The concept of labor law

The concept and subject of the labor law substantiallydiffer from the concept and subject of other branches of this science and represent a complex of labor relations that are related to the employment of labor not of an independent but of an interdependent one. Also this type of law has its own methods and principles of legal regulation.

The concept of labor law should be examined from two sides to find out its essence and purpose in society: from the moral and the positive.

As positive, it is a system of legal norms that include the rights of workers and guarantee their fulfillment.

The moral side is manifested in the fact that the normslabor law guarantee freedom, social justice and ensure the realization of human rights in the field of economic and social relations in the sphere of labor.

The moral aspect, which is part of the concept of labor law, stipulates the fulfillment of two functions that are characteristic only for him: ensuring stability in society and social protection.

The latter is carried out by creating suchmechanisms of law that ensure the implementation of all human rights related to labor (these are various guarantees for workers, protection of their lives, dignity, health, tangible property).

Stability in society is ensured by preserving peace in society.

Labor law is a peculiar concept, since it can not be fully attributed either to the private or to the public. Almost from the moment of its appearance, it combines elements of these two kinds.

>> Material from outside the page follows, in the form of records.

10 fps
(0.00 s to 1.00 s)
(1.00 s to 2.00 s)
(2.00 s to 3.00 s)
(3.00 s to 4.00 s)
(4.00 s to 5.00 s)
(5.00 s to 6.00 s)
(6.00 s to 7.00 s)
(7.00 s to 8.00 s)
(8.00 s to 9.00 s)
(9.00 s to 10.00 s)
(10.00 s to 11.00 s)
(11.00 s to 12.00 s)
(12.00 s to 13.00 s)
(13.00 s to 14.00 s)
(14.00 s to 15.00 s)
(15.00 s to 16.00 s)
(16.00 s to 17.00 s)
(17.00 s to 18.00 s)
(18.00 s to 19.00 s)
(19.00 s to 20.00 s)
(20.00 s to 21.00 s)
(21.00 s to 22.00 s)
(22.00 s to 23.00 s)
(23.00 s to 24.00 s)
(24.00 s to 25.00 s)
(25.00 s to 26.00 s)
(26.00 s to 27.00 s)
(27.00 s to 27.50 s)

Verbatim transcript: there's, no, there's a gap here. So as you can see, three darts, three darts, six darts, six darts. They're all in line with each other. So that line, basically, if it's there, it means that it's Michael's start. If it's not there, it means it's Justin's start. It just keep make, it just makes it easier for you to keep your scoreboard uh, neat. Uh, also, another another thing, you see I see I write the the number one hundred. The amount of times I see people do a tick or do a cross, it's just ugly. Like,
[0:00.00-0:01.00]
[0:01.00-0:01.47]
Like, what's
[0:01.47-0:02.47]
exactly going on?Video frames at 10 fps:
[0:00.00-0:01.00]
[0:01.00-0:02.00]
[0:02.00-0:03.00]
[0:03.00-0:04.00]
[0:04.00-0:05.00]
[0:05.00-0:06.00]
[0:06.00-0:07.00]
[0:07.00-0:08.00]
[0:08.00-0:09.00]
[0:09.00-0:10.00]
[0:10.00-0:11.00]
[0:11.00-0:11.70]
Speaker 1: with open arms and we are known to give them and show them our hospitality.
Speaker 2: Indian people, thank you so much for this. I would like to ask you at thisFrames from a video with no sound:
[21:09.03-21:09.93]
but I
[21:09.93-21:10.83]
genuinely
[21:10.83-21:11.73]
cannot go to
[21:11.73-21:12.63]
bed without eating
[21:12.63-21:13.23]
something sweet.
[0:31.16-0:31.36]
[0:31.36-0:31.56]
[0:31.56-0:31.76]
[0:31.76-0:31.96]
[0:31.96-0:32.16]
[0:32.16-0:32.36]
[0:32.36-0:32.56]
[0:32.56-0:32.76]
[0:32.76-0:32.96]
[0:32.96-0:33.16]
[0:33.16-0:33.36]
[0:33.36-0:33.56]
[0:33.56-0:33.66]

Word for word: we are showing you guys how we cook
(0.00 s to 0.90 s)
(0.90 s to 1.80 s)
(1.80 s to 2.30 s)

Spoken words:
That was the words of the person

Along with the right of social insurance,medical and other branches of science, labor enters into social law, which has a broader interpretation. In this regard, labor law is closer to the right of the public. This is done through the establishment of basic rights and guarantees relating to labor, at the state level, when the parties conclude an employment contract, focus primarily on the requirements imposed by law.

The concept of labor law contains in itself andbuilding relations between the parties. This aspect distinguishes it from other branches of science. The realization of relations takes place on a collective and individual level.

When a future employee signs an employmentcontract with his employer, he gets the rights through representatives elected by the collective (they may be trade unions or other bodies) to represent and protect their own interests. These same representatives take part when the terms of the contract are drawn up, labor disputes are resolved when the employer makes an important decision. That is, the employee is not just an outsider, he actively cooperates with the team, even through intermediaries. Protection of the rights and interests of the employee, as well as the implementation of relations, occurs at the collective and individual level.

In addition, the concept of labor law contains the norms of two more types of law: procedural and material.

Sometimes there are proposals to distinguish from the lawprocedural procedural as a separate industry. With a deeper study of the issue, it becomes clear that such a division does not make sense and it is not possible, since the norms that regulate working relations can not be disunited. For example, during the dismissal of the procedure itself, the reasons for it and the responsibility (material, disciplinary) must be considered only in a complex.

The creation of a separate branch of procedural norms also does not make sense, since they only complement civil procedural law, but they can not replace it.

Most likely, the further development of labor law will take place by combining norms that have different character and purpose within one area of ​​law.